Task details -
Return each entry word for word and skip its pictures.

/---

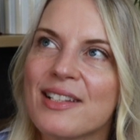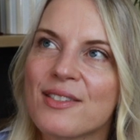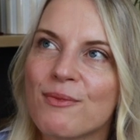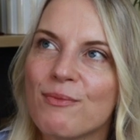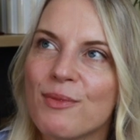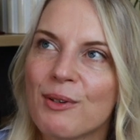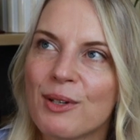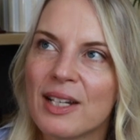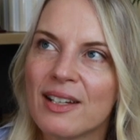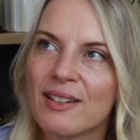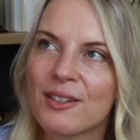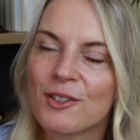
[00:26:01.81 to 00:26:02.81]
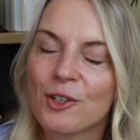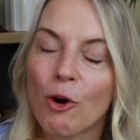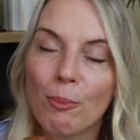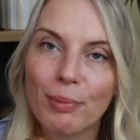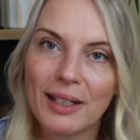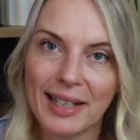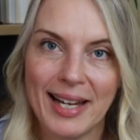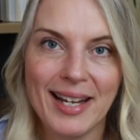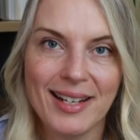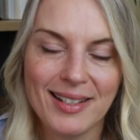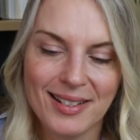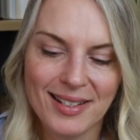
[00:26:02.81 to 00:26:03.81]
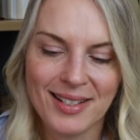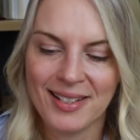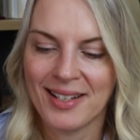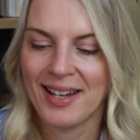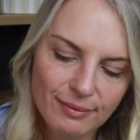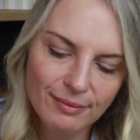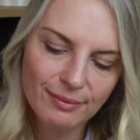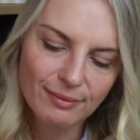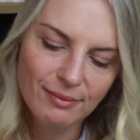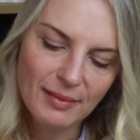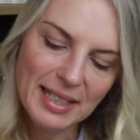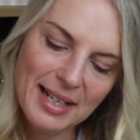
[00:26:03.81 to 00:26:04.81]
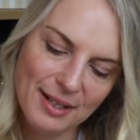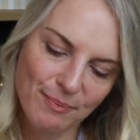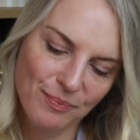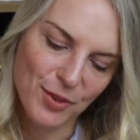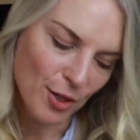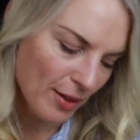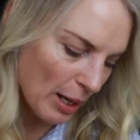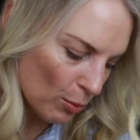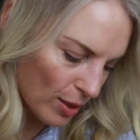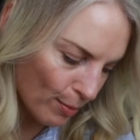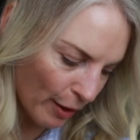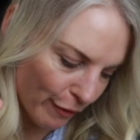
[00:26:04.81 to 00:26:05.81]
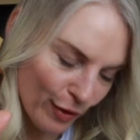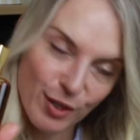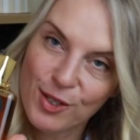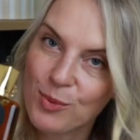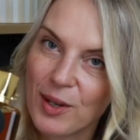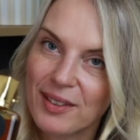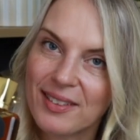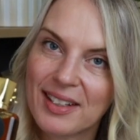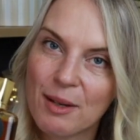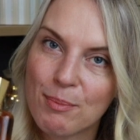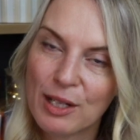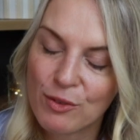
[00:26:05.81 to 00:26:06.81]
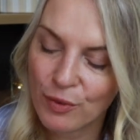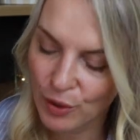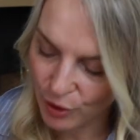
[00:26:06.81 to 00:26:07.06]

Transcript: it's very complicated yeah, so that was my first one that I picked for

\---

Finished exercise -
[00:26:01.81 to 00:26:02.81]
[00:26:02.81 to 00:26:03.81]
[00:26:03.81 to 00:26:04.81]
[00:26:04.81 to 00:26:05.81]
[00:26:05.81 to 00:26:06.81]
[00:26:06.81 to 00:26:07.06]

Transcript: it's very complicated yeah, so that was my first one that I picked for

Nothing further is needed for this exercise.